O sistema App Rep dá ao browser uma vantagem significativa no bloqueio de malware, de acordo com testes da NSS Labs.

O Internet Explorer 10 consegue melhores resultados no bloqueio de downloads de software nocivo do que os rivais Chrome, Firefox, Safari e Opera. O factor principal parece ser a superioridade da tecnologia de avaliação de URL e aplicações usada.

A segurança oferecida pelos browsers acumulou várias camadas e tornou-se complexa. A forma como funciona e se funciona, é, provavelmente, um completo mistério até mesmo para os utilizadores mais atentos.

Mas o estudo da NSS Labs detectou diferenças marcantes e surpreendentes entre os browsers mais populares. Depois de testar a versão mais recente de cada um dos cinco browsers face a 754 URL de malware durante mais de 28 dias, o IE10 (a correr no Windows 8) alcançaram uma taxa bruta de bloqueio de 99,9%.

O Chrome foi o segundo melhor 83,1%, o Firefox teve 10%, e o Safari 9,9%. O Opera registou uma taxa de 1,8%.

O que imediatamente se destaca é o enorme fosso entre a eficácia do IE e do Chrome face ao fraco desempenho dos outros três. Portanto interessa perguntar o que está a acontecer no mundo real?

De acordo com a NSS, a explicação é que o Firefox e Safari ambos usam um sistema de reputação de endereços URL baseado em cloud computing, a Safe Browsing API v1. O Opera usa um esquema semelhante de um parceiro.

Nenhuma destas opções tende a funcionar bem por muito mais tempo. Curiosamente, a partir do final do ano passado, o Chrome passou a usar o mais avançado a Safe Browsing API v1, que oferece protecção superior: isto é graças a uma segunda camada que alarga as verificações realizadas em ficheiros, mas também a endereços.

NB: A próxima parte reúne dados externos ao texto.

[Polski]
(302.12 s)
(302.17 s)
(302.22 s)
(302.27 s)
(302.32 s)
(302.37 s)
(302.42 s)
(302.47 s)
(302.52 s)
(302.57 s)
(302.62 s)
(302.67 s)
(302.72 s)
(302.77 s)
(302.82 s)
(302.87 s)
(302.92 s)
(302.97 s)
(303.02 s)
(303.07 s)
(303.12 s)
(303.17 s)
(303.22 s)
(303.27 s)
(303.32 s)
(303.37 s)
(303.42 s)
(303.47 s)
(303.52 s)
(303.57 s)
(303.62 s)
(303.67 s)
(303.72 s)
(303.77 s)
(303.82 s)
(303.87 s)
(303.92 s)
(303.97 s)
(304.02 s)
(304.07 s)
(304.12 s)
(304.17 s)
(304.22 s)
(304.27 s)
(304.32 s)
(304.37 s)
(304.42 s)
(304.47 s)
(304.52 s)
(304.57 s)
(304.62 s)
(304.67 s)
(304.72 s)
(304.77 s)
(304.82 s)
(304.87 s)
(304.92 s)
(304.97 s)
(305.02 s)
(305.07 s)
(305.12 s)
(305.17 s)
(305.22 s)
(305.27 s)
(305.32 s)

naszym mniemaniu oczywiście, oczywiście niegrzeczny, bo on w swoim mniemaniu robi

O IE, pelo contrário, oferece a mesma combinação de filtragem de endereços URL e ficheiros que o Chrome usando o sistema SmartScreen, mas coloca-se no topo da lista, adicionando uma outra camada: a Application Reputation (às vezes denominada  SmartScreen Application Reputation). Basicamente é um sistema de avaliação em cloud computing para discernir se o editor do sistema é fiável, pouco fiável ou desconhecido.

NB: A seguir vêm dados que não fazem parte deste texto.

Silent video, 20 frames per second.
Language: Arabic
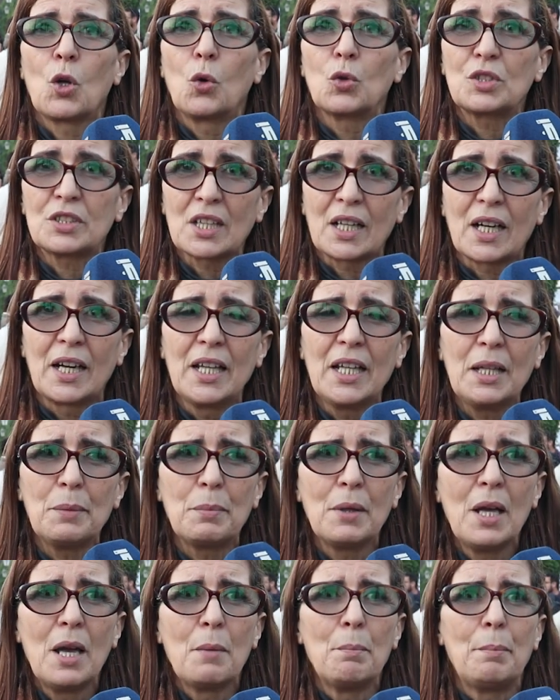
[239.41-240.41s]

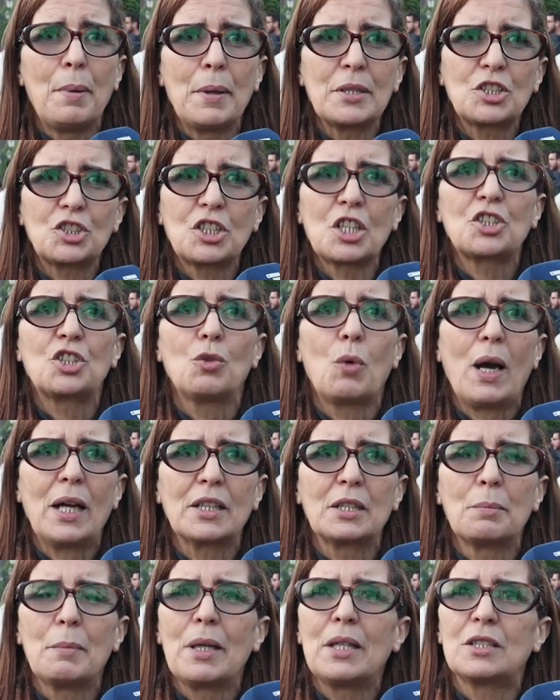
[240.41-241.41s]
والترهيب باش حتى شي واحد ما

Ao suspeitar de todas as aplicações até elas responderem bem a certos critérios, o sistema App Rep parece ter uma melhor detecção de downloads maliciosos a partir de domínios até então dseconhecidos (ou seja, potenciais fontes de novos riscos e ameaças).

As tecnologias da Google, da Microsoft não são tão diferentes umas das outras, mas, em princípio, a Microsoft parece ter descoberto um sistema de análise de ficheiros mais sofisticados para detectar ameaças.